*** Begin section ***

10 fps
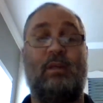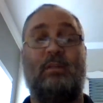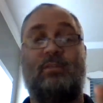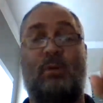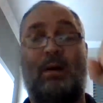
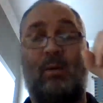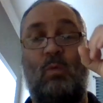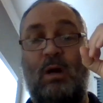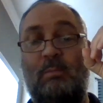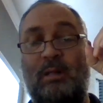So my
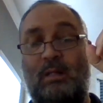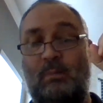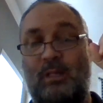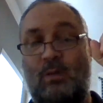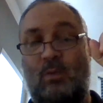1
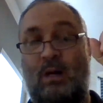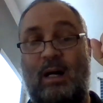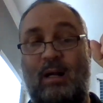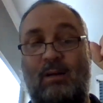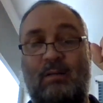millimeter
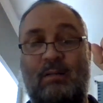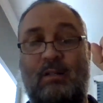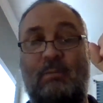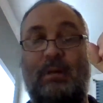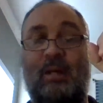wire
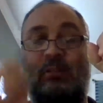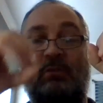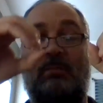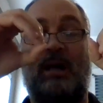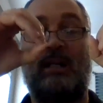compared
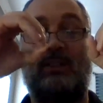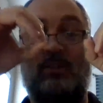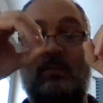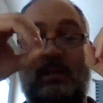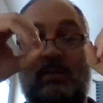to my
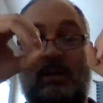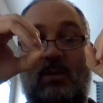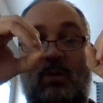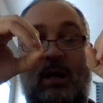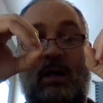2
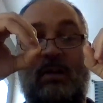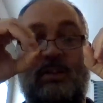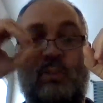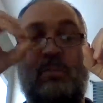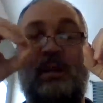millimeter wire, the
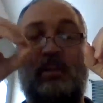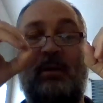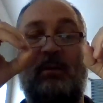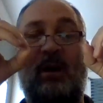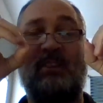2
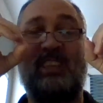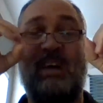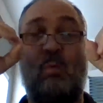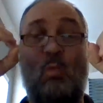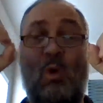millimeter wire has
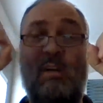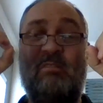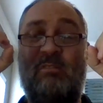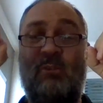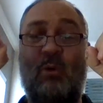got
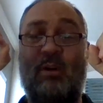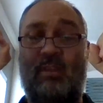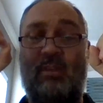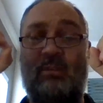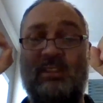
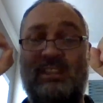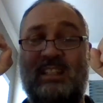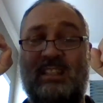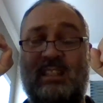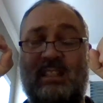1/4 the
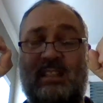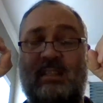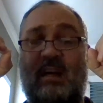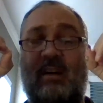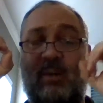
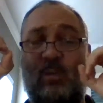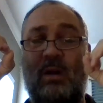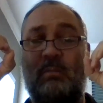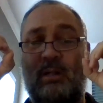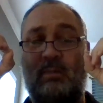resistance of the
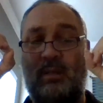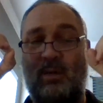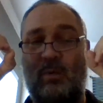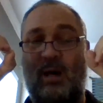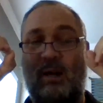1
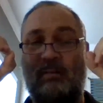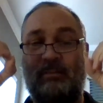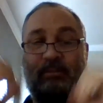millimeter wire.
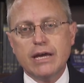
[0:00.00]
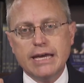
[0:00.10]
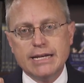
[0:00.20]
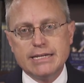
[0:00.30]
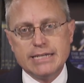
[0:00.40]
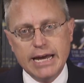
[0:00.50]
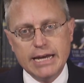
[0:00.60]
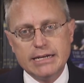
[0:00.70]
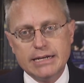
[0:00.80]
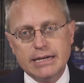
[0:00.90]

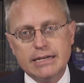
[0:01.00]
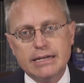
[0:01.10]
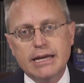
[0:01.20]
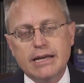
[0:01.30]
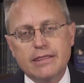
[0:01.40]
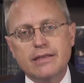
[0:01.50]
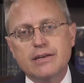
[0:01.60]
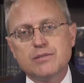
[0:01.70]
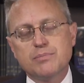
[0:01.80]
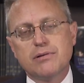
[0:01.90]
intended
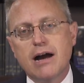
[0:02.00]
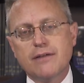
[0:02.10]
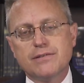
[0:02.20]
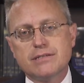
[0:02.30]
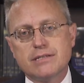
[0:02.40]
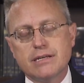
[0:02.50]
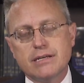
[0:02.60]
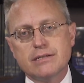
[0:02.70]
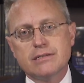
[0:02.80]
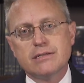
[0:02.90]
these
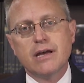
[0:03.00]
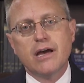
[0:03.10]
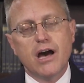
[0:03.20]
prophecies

*** End section ***
*** Begin section ***

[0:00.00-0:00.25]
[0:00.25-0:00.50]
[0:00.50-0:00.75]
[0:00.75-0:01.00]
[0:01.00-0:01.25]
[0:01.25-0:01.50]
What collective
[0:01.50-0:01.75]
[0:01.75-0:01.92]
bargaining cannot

*** End section ***
*** Begin section ***

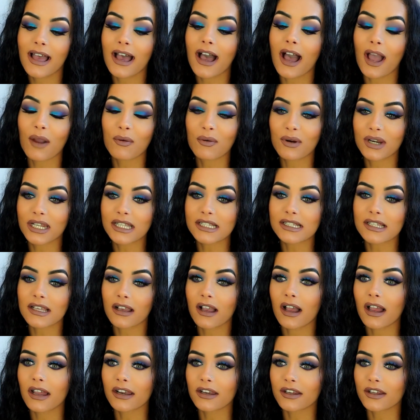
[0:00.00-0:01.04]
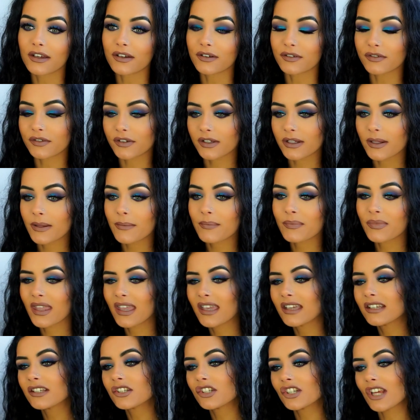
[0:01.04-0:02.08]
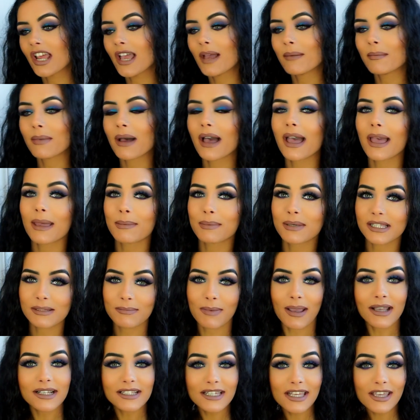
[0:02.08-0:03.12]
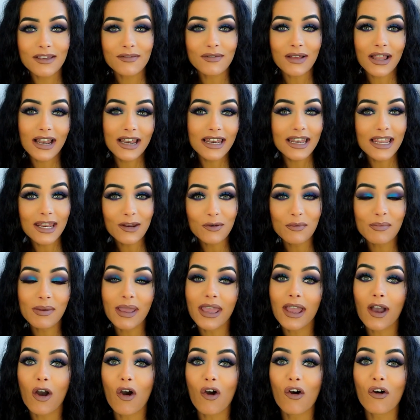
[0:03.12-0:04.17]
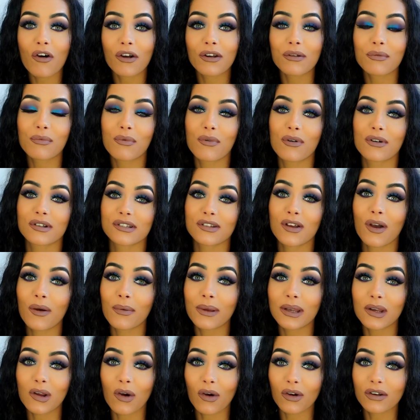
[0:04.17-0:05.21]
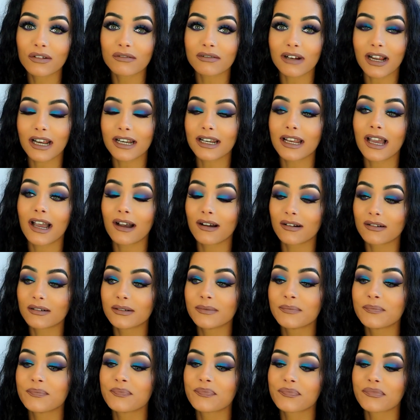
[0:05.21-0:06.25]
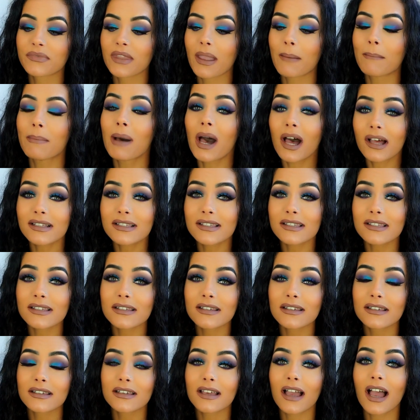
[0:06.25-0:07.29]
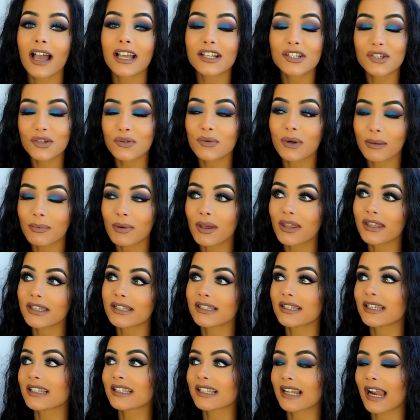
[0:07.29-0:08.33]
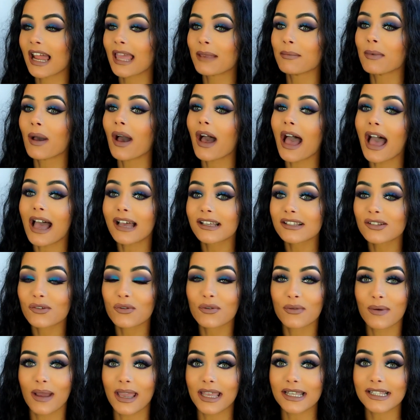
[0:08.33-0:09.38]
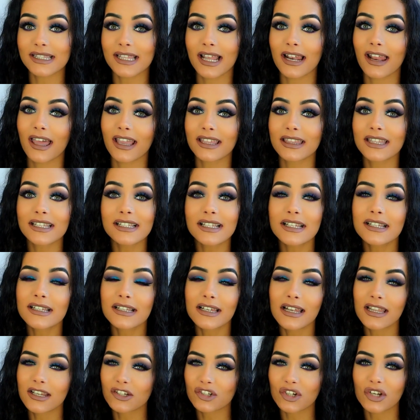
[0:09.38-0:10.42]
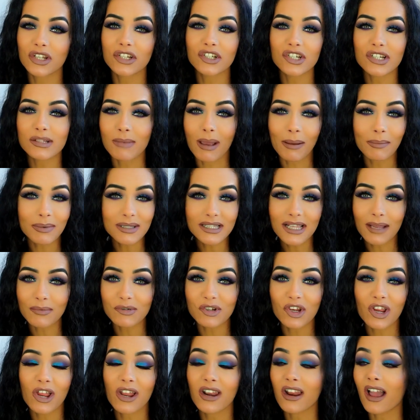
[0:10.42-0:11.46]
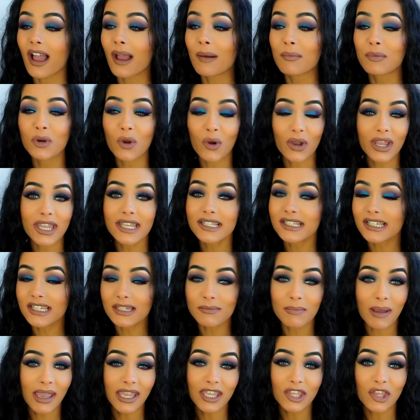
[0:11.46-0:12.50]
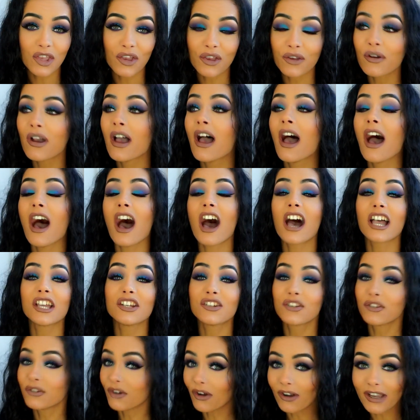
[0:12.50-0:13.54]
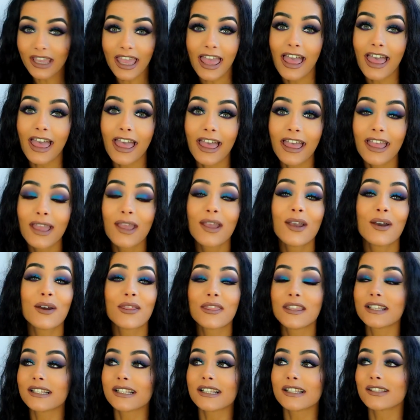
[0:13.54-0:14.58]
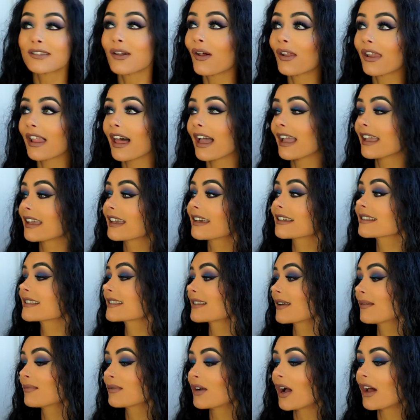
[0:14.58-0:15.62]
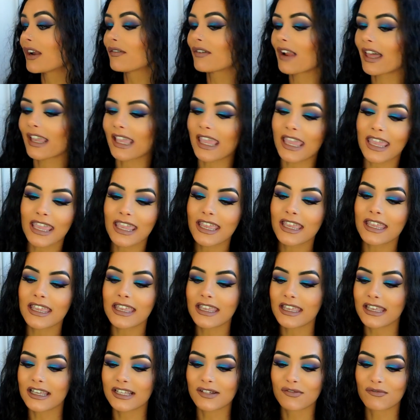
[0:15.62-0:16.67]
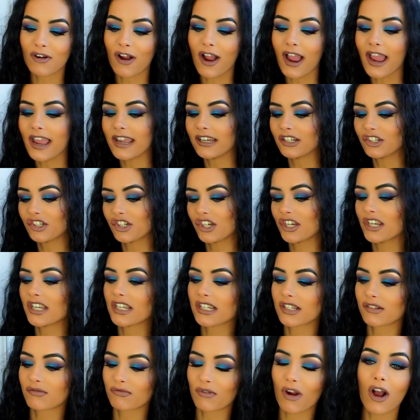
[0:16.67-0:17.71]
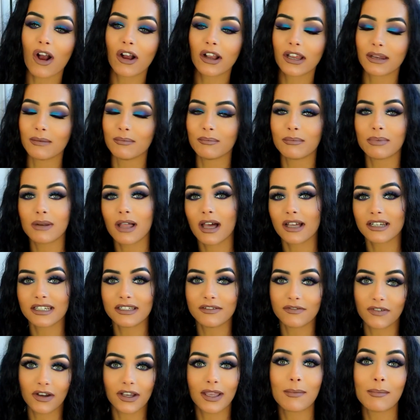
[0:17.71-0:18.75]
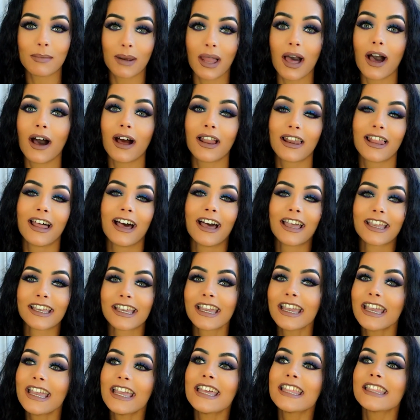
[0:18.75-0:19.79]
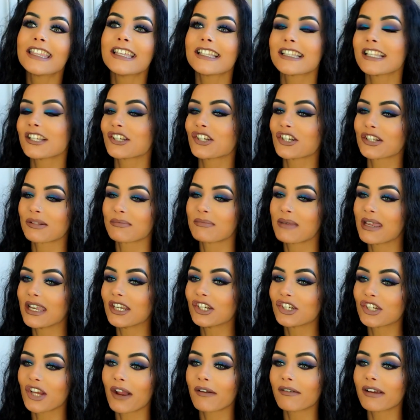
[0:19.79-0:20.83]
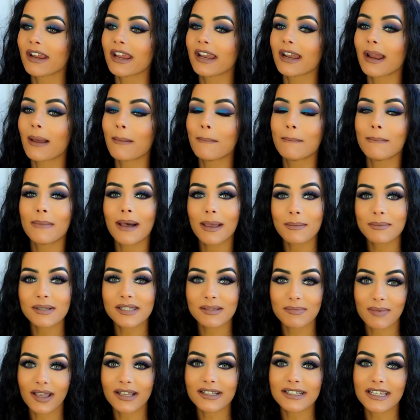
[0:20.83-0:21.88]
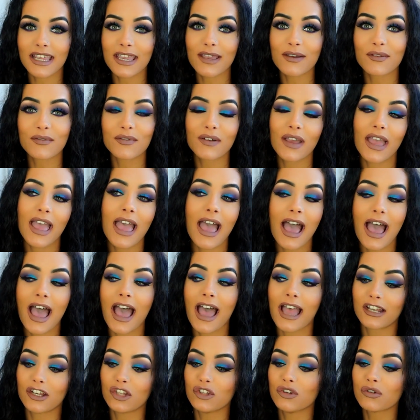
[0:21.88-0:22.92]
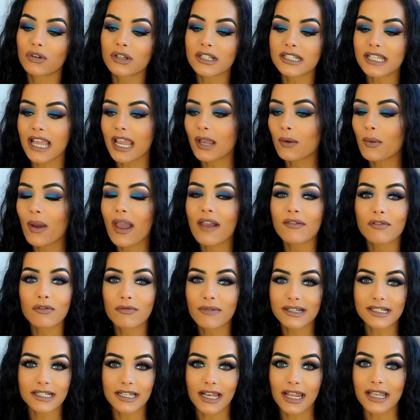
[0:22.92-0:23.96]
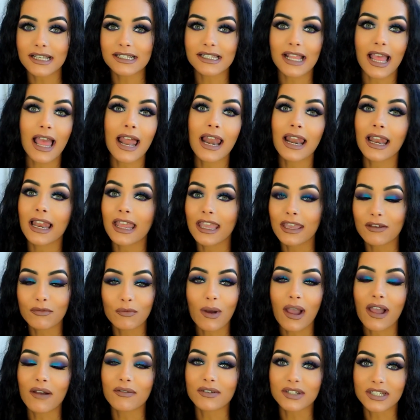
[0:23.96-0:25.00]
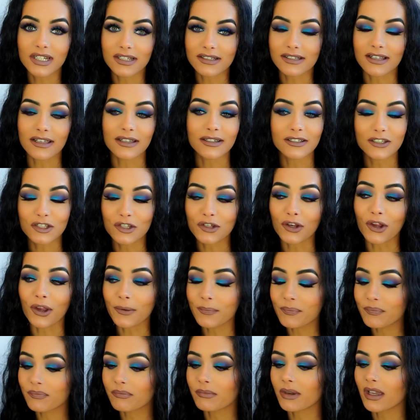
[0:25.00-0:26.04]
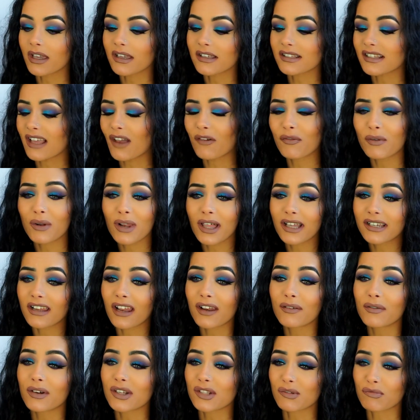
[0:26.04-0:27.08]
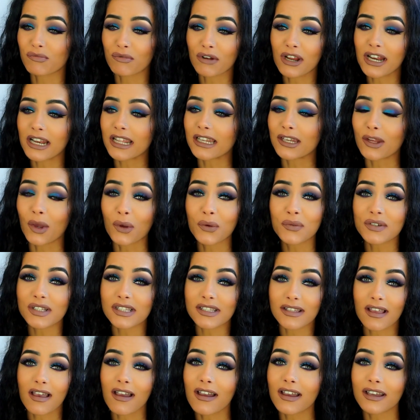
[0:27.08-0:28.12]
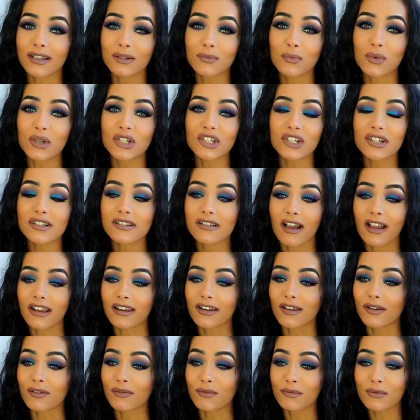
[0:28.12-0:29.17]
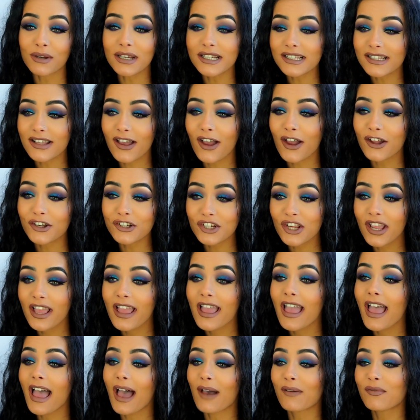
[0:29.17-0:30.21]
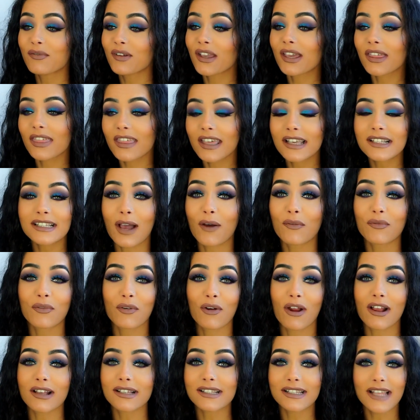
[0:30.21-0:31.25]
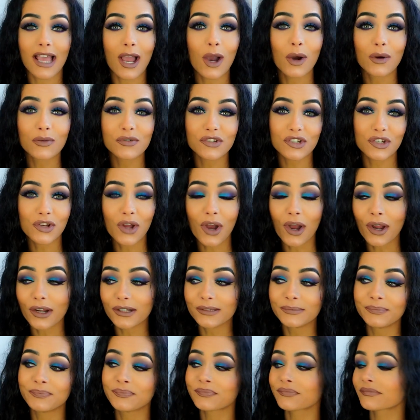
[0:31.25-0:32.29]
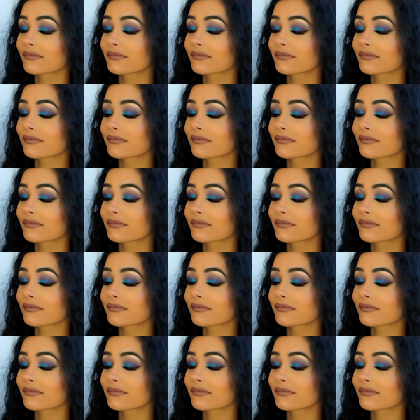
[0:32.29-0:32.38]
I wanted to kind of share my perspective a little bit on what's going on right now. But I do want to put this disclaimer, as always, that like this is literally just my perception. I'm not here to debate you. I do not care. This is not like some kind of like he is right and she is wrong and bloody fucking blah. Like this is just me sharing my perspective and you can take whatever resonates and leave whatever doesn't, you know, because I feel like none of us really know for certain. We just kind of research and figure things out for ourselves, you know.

*** End section ***

▸ Task requirements
What is needed is an exact copy of only the lines above from the one with "[0:19.79-0:20.83]" to the one with "[0:31.25-0:32.29]", both kept, with every picture left out.

▸ Response to this task
[0:19.79-0:20.83]
[0:20.83-0:21.88]
[0:21.88-0:22.92]
[0:22.92-0:23.96]
[0:23.96-0:25.00]
[0:25.00-0:26.04]
[0:26.04-0:27.08]
[0:27.08-0:28.12]
[0:28.12-0:29.17]
[0:29.17-0:30.21]
[0:30.21-0:31.25]
[0:31.25-0:32.29]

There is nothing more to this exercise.